From the entries, filter out every line that lacks "then" and copy the rest.

Material to process START

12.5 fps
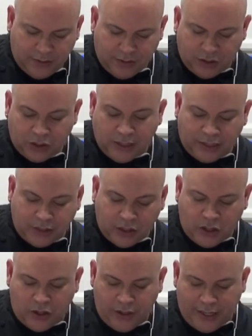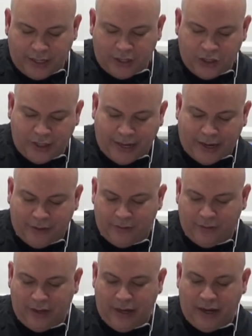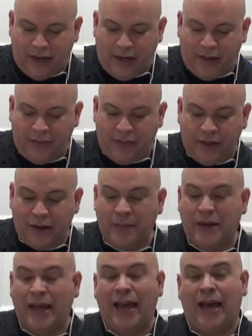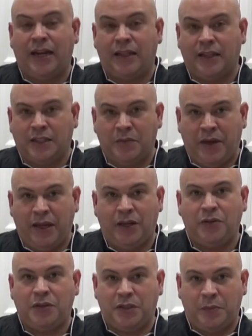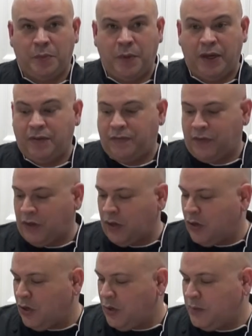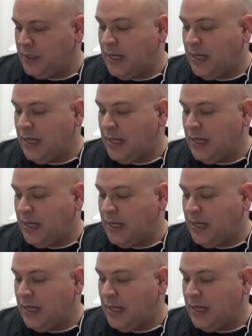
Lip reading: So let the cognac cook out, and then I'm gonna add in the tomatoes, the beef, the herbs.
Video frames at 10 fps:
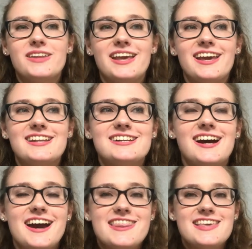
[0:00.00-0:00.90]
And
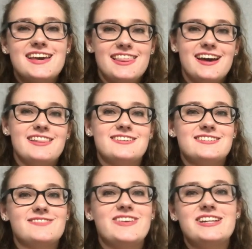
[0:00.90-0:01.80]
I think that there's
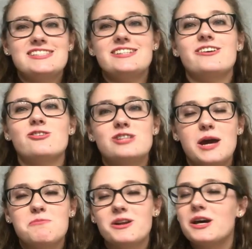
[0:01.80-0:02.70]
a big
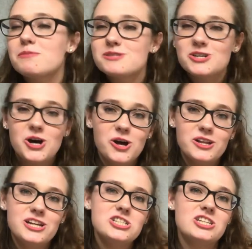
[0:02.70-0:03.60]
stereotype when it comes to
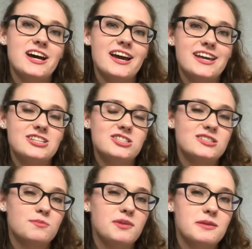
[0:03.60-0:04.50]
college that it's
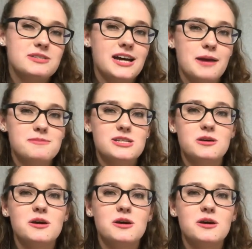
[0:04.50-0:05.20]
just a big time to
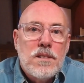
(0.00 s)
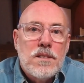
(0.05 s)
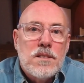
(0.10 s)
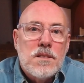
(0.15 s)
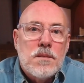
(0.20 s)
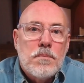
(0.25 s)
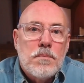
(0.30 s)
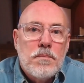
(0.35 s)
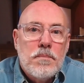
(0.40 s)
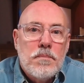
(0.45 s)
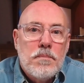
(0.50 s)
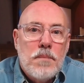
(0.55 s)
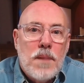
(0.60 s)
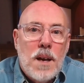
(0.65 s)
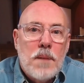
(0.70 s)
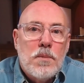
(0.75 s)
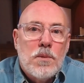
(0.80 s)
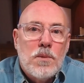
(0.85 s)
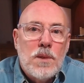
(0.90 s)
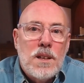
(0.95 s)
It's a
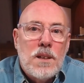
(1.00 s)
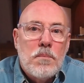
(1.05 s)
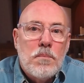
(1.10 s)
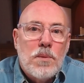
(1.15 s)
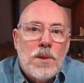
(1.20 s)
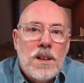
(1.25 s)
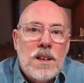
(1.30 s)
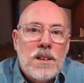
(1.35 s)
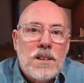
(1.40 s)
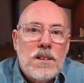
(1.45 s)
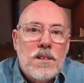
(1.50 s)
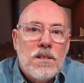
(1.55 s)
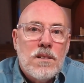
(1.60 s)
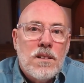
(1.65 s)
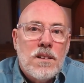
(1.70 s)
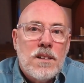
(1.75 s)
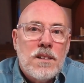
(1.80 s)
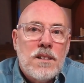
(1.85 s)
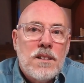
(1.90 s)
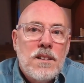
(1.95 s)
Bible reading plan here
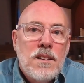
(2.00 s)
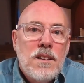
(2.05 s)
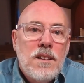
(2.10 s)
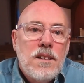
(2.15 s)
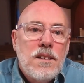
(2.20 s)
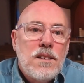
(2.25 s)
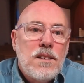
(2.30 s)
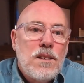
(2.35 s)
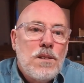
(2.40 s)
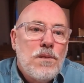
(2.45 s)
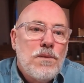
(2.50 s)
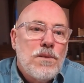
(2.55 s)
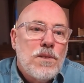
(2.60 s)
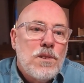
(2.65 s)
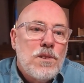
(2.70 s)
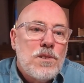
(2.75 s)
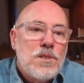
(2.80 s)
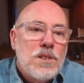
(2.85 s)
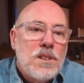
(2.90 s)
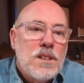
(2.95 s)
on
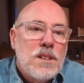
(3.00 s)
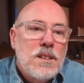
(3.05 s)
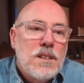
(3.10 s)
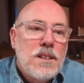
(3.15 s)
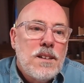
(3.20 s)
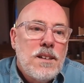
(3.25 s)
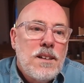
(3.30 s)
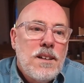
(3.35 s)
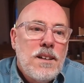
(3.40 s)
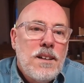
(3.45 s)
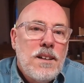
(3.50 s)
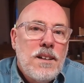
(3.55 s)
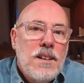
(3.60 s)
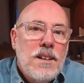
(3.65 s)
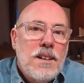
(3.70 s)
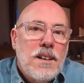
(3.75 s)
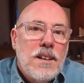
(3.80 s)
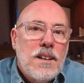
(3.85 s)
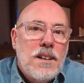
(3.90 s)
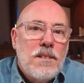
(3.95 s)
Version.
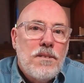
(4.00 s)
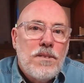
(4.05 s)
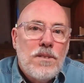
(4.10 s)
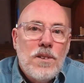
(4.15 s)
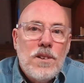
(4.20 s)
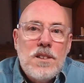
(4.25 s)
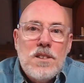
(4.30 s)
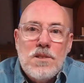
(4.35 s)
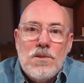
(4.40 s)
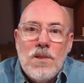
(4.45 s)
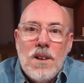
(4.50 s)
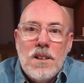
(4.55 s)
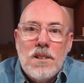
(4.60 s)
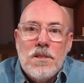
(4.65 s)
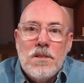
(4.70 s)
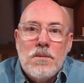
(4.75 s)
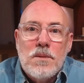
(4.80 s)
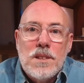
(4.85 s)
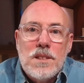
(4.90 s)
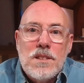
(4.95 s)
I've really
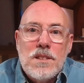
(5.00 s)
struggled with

Material to process END
Material to process START

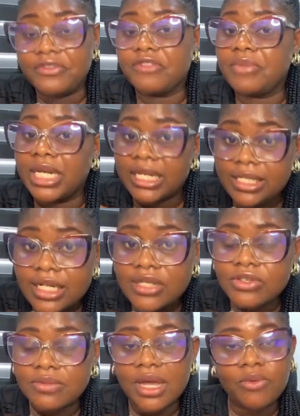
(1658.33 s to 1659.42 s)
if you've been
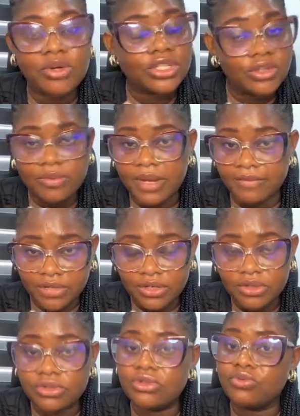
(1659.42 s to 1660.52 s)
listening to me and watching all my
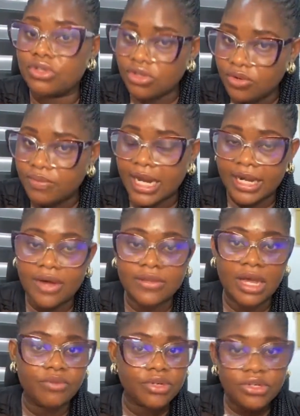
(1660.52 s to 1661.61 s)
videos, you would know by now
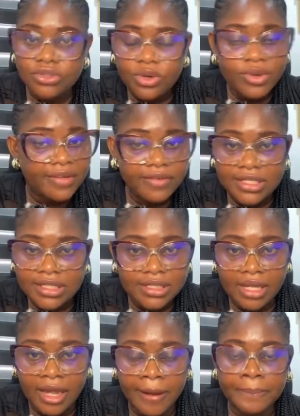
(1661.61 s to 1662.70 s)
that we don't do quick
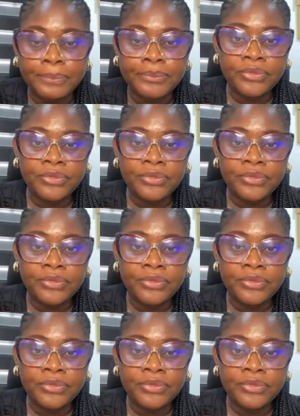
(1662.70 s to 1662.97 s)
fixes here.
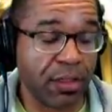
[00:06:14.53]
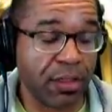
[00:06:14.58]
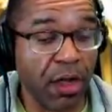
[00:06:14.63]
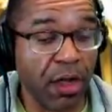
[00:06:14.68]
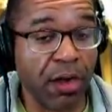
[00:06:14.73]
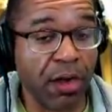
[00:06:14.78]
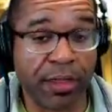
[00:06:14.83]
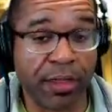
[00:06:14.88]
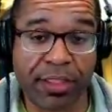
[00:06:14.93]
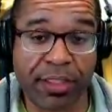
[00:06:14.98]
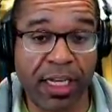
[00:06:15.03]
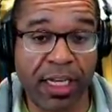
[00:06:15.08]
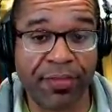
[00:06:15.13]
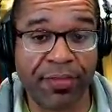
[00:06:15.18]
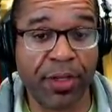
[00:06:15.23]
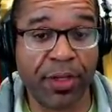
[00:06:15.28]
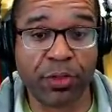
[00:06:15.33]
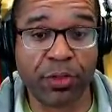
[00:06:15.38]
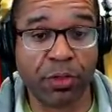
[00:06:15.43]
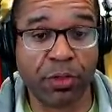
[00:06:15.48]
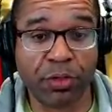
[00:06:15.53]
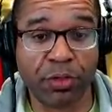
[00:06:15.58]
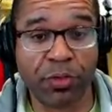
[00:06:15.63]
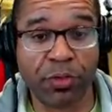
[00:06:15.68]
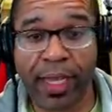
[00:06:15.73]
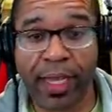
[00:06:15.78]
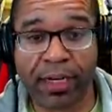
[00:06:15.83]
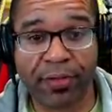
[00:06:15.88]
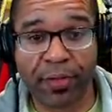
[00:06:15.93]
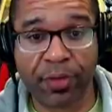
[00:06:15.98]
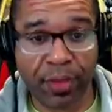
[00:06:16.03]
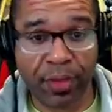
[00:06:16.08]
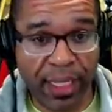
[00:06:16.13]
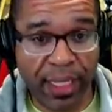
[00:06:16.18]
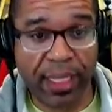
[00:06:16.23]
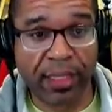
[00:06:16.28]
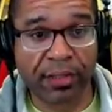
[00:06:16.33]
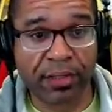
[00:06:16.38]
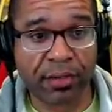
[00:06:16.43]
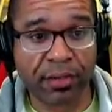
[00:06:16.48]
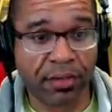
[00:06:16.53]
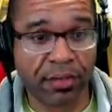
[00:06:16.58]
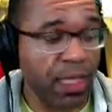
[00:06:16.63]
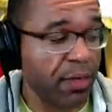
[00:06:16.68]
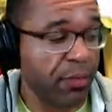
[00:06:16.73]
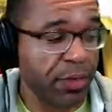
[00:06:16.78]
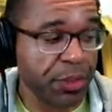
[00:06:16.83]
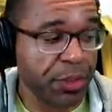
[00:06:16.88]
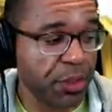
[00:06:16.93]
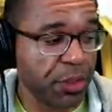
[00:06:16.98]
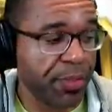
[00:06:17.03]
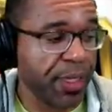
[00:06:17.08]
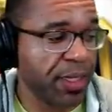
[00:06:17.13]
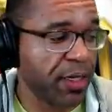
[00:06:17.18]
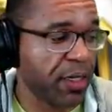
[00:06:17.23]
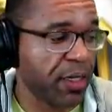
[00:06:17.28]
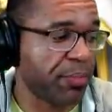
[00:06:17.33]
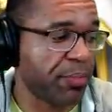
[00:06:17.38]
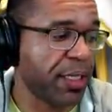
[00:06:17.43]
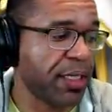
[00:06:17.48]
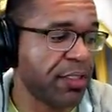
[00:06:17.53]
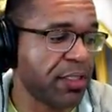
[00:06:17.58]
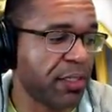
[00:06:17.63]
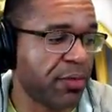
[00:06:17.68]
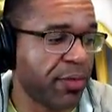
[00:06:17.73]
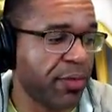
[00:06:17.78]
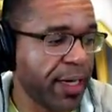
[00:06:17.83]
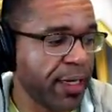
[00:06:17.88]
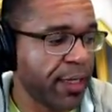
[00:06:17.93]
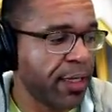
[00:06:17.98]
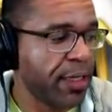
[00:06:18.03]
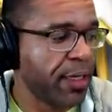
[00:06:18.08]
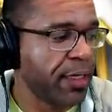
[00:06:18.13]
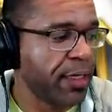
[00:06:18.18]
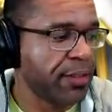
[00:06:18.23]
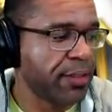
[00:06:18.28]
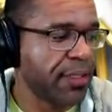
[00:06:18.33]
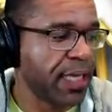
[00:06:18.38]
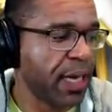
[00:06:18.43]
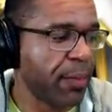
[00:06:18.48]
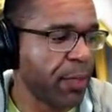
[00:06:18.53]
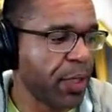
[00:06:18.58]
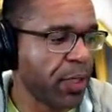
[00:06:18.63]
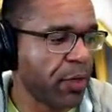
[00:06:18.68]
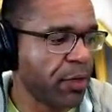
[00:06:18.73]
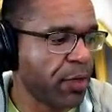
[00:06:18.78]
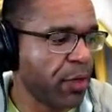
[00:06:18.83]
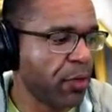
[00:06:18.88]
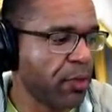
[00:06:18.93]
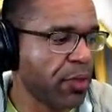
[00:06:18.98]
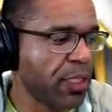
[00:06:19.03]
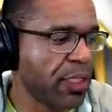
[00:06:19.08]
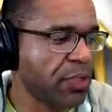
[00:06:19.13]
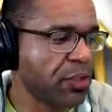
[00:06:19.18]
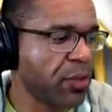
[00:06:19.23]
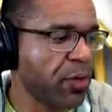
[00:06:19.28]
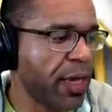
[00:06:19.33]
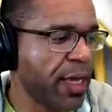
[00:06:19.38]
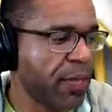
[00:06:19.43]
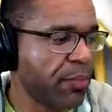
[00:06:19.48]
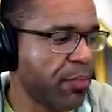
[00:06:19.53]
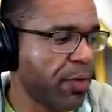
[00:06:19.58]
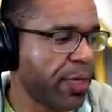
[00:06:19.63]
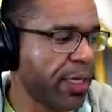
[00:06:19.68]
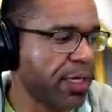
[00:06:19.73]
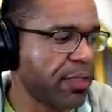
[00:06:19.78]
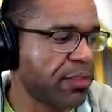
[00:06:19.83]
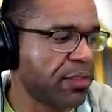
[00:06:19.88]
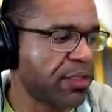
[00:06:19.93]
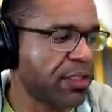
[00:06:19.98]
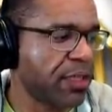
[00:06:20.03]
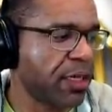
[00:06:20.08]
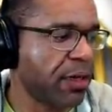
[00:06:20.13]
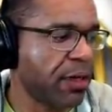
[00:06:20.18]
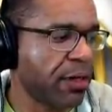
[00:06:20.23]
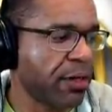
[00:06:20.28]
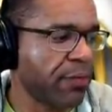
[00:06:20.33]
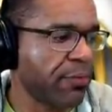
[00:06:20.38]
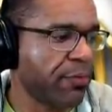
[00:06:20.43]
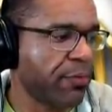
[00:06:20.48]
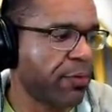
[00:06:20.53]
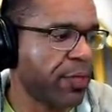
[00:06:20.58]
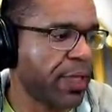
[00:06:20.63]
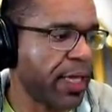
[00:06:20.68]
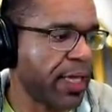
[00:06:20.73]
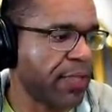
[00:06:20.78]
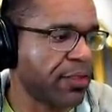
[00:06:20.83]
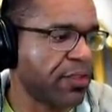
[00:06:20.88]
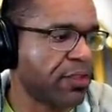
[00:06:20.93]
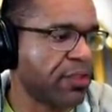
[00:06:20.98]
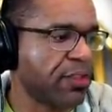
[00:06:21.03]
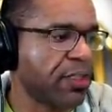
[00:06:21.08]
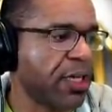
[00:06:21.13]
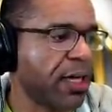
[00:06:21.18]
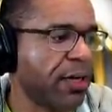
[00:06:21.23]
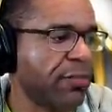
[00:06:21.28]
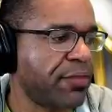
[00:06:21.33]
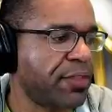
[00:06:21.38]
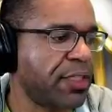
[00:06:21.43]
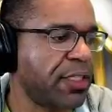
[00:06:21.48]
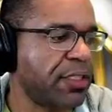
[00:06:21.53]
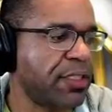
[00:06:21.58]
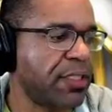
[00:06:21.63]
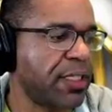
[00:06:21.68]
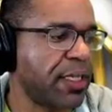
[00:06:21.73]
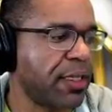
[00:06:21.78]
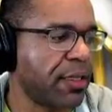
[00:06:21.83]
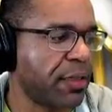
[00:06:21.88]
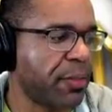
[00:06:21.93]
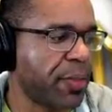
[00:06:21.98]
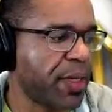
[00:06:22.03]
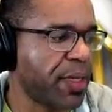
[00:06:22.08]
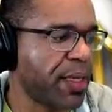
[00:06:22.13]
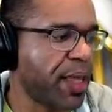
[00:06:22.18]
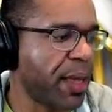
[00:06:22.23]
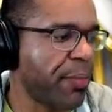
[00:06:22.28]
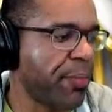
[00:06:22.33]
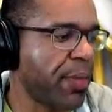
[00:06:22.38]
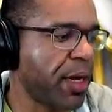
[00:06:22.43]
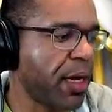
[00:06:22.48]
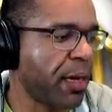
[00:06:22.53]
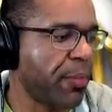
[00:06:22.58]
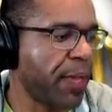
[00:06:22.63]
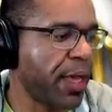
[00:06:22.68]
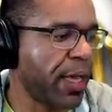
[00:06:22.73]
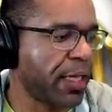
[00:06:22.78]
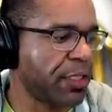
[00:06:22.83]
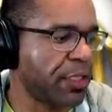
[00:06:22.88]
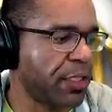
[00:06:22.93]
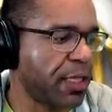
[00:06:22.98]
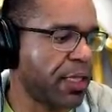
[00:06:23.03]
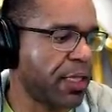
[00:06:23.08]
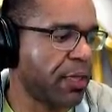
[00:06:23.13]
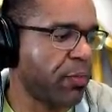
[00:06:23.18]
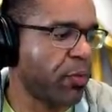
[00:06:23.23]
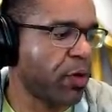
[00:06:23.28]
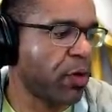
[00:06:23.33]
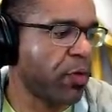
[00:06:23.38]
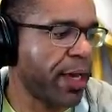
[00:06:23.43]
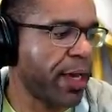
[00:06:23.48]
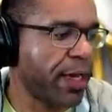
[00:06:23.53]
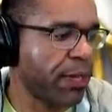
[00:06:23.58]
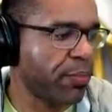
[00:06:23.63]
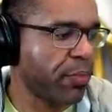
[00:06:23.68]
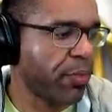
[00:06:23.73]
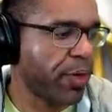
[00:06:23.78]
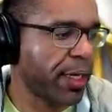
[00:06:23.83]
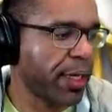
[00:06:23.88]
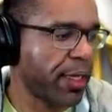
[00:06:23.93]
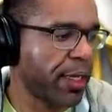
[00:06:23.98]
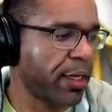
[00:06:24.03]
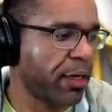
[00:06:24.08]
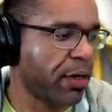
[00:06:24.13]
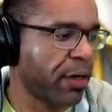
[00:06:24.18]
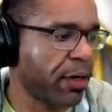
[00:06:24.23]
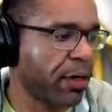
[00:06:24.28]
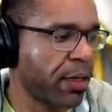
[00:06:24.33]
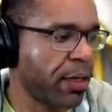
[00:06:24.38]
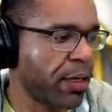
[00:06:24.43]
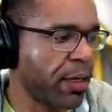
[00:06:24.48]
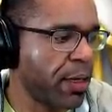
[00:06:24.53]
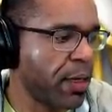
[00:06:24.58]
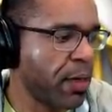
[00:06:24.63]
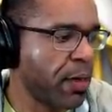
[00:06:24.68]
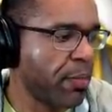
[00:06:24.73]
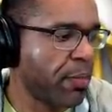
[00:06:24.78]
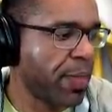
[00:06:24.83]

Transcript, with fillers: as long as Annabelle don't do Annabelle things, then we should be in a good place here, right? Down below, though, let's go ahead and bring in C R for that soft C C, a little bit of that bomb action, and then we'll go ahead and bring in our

Material to process END

Written response
Lip reading: So let the cognac cook out, and then I'm gonna add in the tomatoes, the beef, the herbs.
Transcript, with fillers: as long as Annabelle don't do Annabelle things, then we should be in a good place here, right? Down below, though, let's go ahead and bring in C R for that soft C C, a little bit of that bomb action, and then we'll go ahead and bring in our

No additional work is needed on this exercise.